■ **YOUR ASSIGNMENT**
Show, in full, each line of the data that contains "frames".

[Collected data]
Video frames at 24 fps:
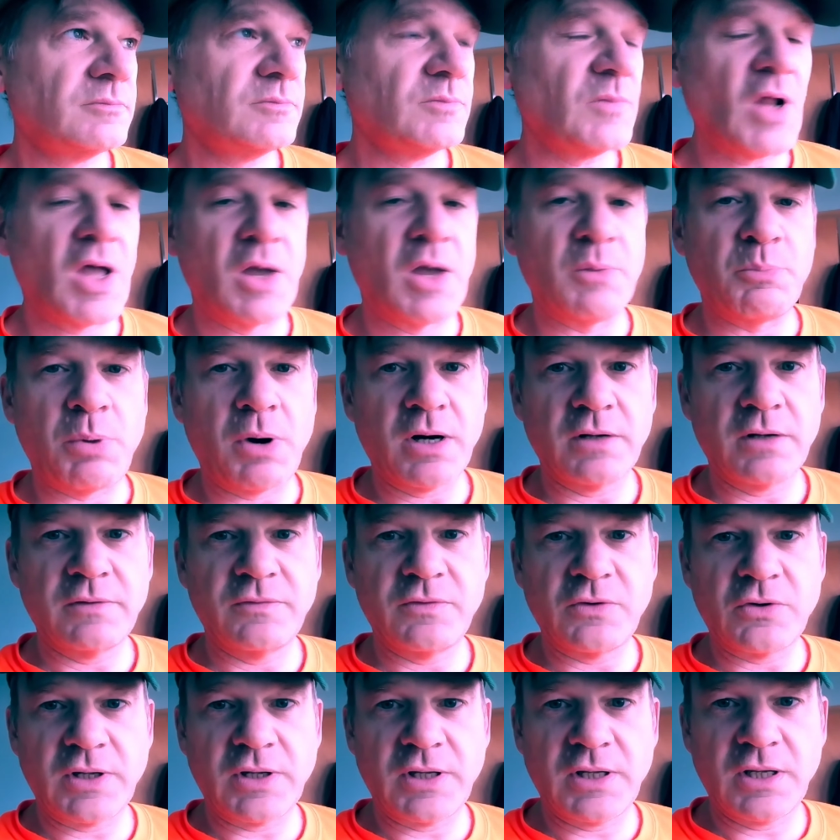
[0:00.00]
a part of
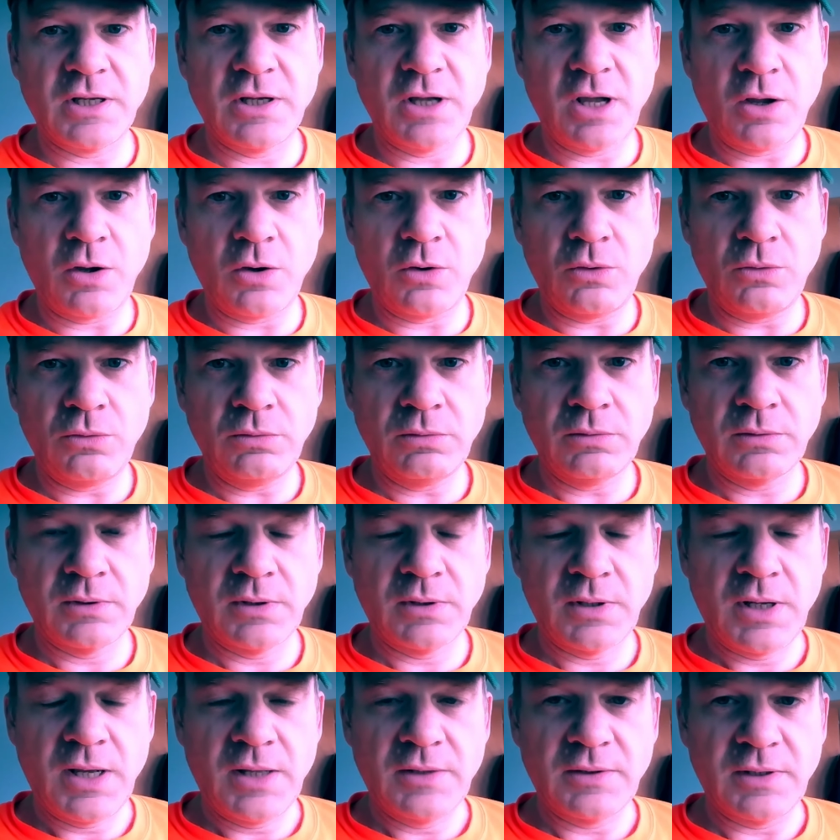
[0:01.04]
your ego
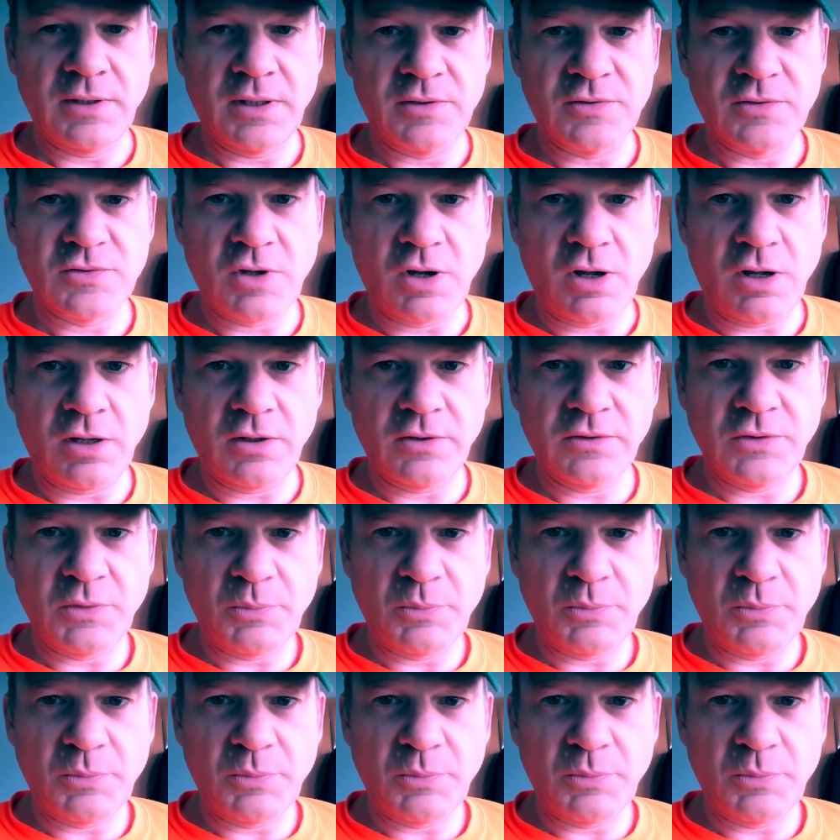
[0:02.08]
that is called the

---

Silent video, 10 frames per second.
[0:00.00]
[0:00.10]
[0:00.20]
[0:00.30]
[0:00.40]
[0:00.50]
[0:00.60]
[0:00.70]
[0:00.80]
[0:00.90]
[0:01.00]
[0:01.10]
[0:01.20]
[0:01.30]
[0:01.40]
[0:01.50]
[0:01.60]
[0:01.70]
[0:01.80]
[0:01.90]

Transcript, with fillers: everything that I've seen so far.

■ **RESULT**
Video frames at 24 fps:
Silent video, 10 frames per second.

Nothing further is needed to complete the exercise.